Seattle responded. It claimed that Article 49 could not be enforced because PUD had continued to contest Seattle’s rights after the license was issued. It also contended that BPA’s involvement was illegal, and that should preclude PUD from demanding the power. Moreover, it asserted claims that the power should be sold at Seattle’s cost of replacing the number of megawatts taken, and that allocation of costs on a demand-related basis would be unfair to it.

BPA intervened to assert that FERC lacked jurisdiction to review its relationship with PUD, and to suggest that Seattle’s attack came too late in any event. Puget Sound Power and Light Co. also intervened. It asserted that Seattle’s attack came too early.

FERC did not agree with Seattle and, without holding an evidentiary hearing, FERC issued its order to that effect. It also reiterated that position when it turned aside a motion by Seattle for reconsideration.

Seattle then filed this Petition for Review with us, in which it raised the already mentioned issues and, in addition, asserted that FERC erred when it failed to hold an evidentiary hearing.

JURISDICTION AND STANDARD OF REVIEW

We have jurisdiction. to entertain this Petition for Review pursuant to ■ 16 U.S.C. § 825Z.

We examine decisions of FERC to determine whether they are “arbitrary, capricious, an abuse of discretion, unsupported by substantial evidence, or not in accordance with law.” The Steamboaters v. FERC, 759 F.2d 1382, 1388 (9th Cir.1985). In so doing, we generally “show great deference to [FERC’s] interpretation of the law which it is charged with administering.” Id.

DISCUSSION

A. FERC’s Failure to Hold an Eviden-tiary Hearing.

, At the- threshold we are met with Seattle’s claim that FERC’s decision was arbitrary because it failed to grant a hearing on Seattle’s claims. For that proposition Seattle cites National Wildlife Fed’n v. FERC, 801 F.2d 1505 (9th Cir.1986). Undoubtedly, as that case indicates, it would be arbitrary for FERC to ignore the evidence before it or to fail to consider all proper aspects of the issues with which it was faced. Id. at 1511-12. That, however, is of no help to Seattle in this case.
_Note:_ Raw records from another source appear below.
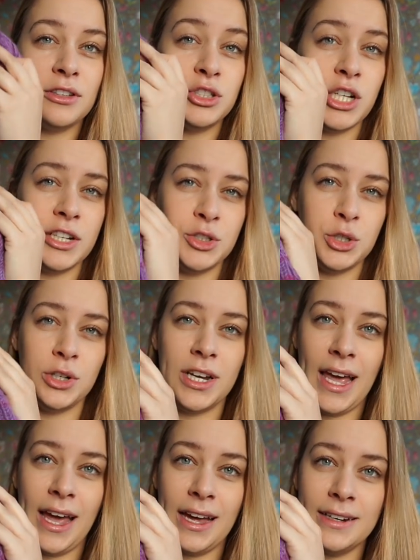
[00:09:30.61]
the Cheshire
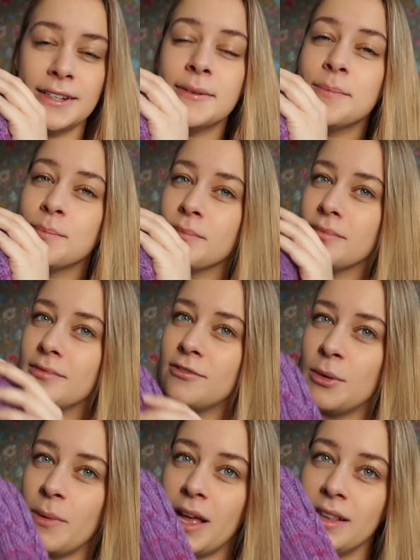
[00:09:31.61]
Cat
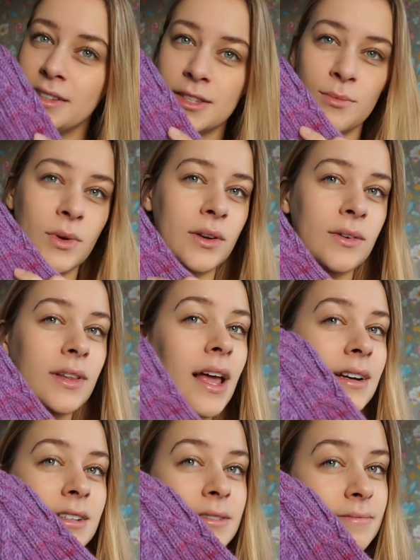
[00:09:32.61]
from Alice in
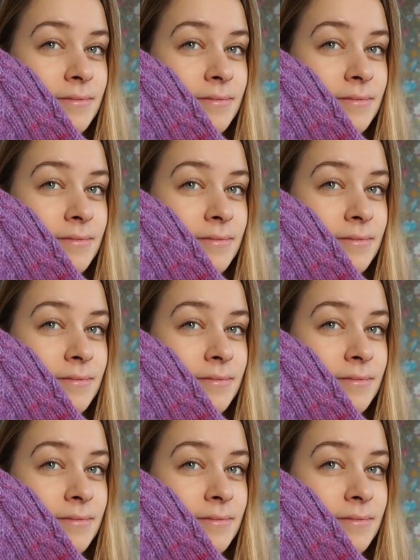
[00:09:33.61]
Wonderland.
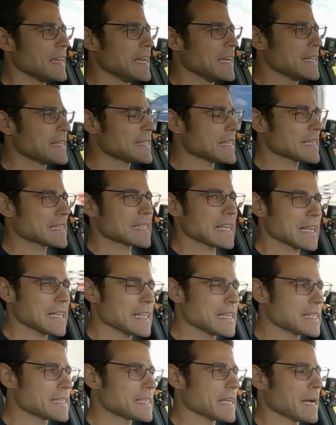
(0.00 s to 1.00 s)
it's
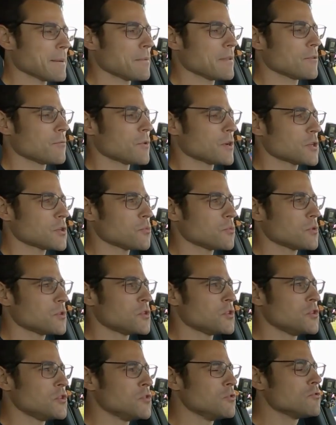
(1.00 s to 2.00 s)
exactly double what you would
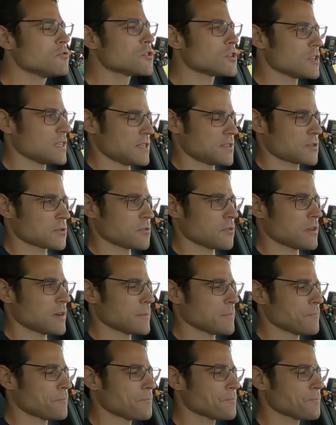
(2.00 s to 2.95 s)
usually score.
Here, as the ensuing discussion will underscore, the situation is like the one dealt with in Sierra Ass’n for Env’t v. FERC, 744 F.2d 661 (9th Cir.1984). Here, as there, the issues before FERC required no evidentiary hearing, for they raised no material issues of fact. Rather, they were legal questions based upon an historical factual record that was not in real dispute. The resolution of the issues before FERC simply did not require a hearing under the circumstances of this case.

Seattle also complains of FERC’s refusal to conduct an informal conference between it and PUD. It points, however, to no authority that would require an informal conference. At any rate, even though PUD was recalcitrant on the issue, FERC made it quite clear that it would render informal aid if both parties wanted it.
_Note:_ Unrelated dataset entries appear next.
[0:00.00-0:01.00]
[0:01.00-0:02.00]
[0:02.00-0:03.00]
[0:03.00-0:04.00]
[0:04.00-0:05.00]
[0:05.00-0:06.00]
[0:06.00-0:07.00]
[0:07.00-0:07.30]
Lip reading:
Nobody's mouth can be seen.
We must, of course, be satisfied that FERC “properly addressed all the relevant [716]*716factors in dispute and that a formal hearing was unnecessary.” Pacific Gas & Elec. Co. v. FERC, 746 F.2d 1383, 1386 (9th Cir.1984). We are. Beyond that, we allow FERC “wide discretion in selecting its own procedures.” Id.

In short, the procedures used here did not deprive Seattle of any rights.

B. Interpretation of the License.

The principal issue before FERC was the proper interpretation of Article 49 of the license. Its interpretation is entitled to deference.